Se deixou filhos maiores e menores, e os maiores fizeram os bens prosperar, fizeram prosperar para o meio. — Quando o falecido deixa herdeiros de idades diferentes ainda não divididos, e os filhos maiores trabalham e fazem os bens comuns render mais, esse lucro pertence a todos os herdeiros igualmente — “para o meio”, isto é, à posse comum não dividida — e não apenas a quem trabalhou.
Se disseram: vejam o que nosso pai nos deixou — eis que nós trabalhamos e comemos — fizeram prosperar para si mesmos. — Mas se os filhos maiores, antes de trabalhar, declararam expressamente que tomariam sua parte da posse comum para negociar por conta própria, comendo do que lucrassem, então o que prosperarem depois disso pertence só a eles, e não aos irmãos menores.
E do mesmo modo a mulher que fez os bens prosperarem, fez prosperar para o meio. — Regra idêntica se aplica à viúva que herda junto com outros herdeiros e administra a posse comum: seu lucro pertence a todos, salvo declaração em contrário.
Se disse: vejam o que meu marido me deixou — eis que eu trabalho e como — fez prosperar para si mesma. — Do mesmo modo, se ela declarou de antemão que agiria por conta própria com sua parte, o lucro obtido é só seu.
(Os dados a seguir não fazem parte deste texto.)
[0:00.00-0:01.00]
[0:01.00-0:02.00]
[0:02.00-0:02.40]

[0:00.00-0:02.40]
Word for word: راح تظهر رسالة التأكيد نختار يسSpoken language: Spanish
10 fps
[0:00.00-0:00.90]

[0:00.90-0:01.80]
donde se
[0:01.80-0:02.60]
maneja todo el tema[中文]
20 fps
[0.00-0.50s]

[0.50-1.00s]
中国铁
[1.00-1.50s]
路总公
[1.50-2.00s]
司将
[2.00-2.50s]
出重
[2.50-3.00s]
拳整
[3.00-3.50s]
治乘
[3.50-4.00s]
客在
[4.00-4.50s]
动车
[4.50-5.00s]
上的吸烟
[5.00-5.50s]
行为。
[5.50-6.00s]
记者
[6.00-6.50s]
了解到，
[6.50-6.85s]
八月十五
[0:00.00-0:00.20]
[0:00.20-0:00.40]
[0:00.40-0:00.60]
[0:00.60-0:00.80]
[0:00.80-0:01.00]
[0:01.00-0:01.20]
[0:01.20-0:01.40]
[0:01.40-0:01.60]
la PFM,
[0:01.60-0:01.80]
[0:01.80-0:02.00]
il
Rambam esclarece a mecânica por trás da regra: quando os irmãos maiores investiram parte dos próprios bens comuns para fazer o todo prosperar, o lucro pertence a todos; mas se um deles acrescentou recursos de seu próprio bolso — fora da posse comum — para gerar aquele lucro, ele fica com o que investiu por conta própria, mesmo sem ter sido formalmente designado administrador dos bens de todos.
Bartenura situa o caso: trata-se do lucro obtido enquanto os bens ainda estão em posse comum indivisa (tefusat habait) — antes da partilha formal entre os herdeiros.
O Rashbam precisa duas condições práticas para que a declaração dos irmãos maiores tenha efeito: ela deve ser feita perante testemunhas, ou perante o tribunal, ou publicamente — anunciando que já estão prontos para partilhar e que o que prosperarem a partir dali será de sua própria parte —, e o tribunal deve ter demorado a efetuar a partilha por razões alheias a eles. Quanto ao caso da viúva, o Rashbam acrescenta uma condição decisiva, extraída da Guemará: a regra de que “fez prosperar para si mesma” só se aplica se ela não estiver recebendo sustento da posse dos órfãos — pois há um princípio segundo o qual a viúva que recebe sustento dos bens dos órfãos entrega, em troca, o produto do seu próprio trabalho a eles.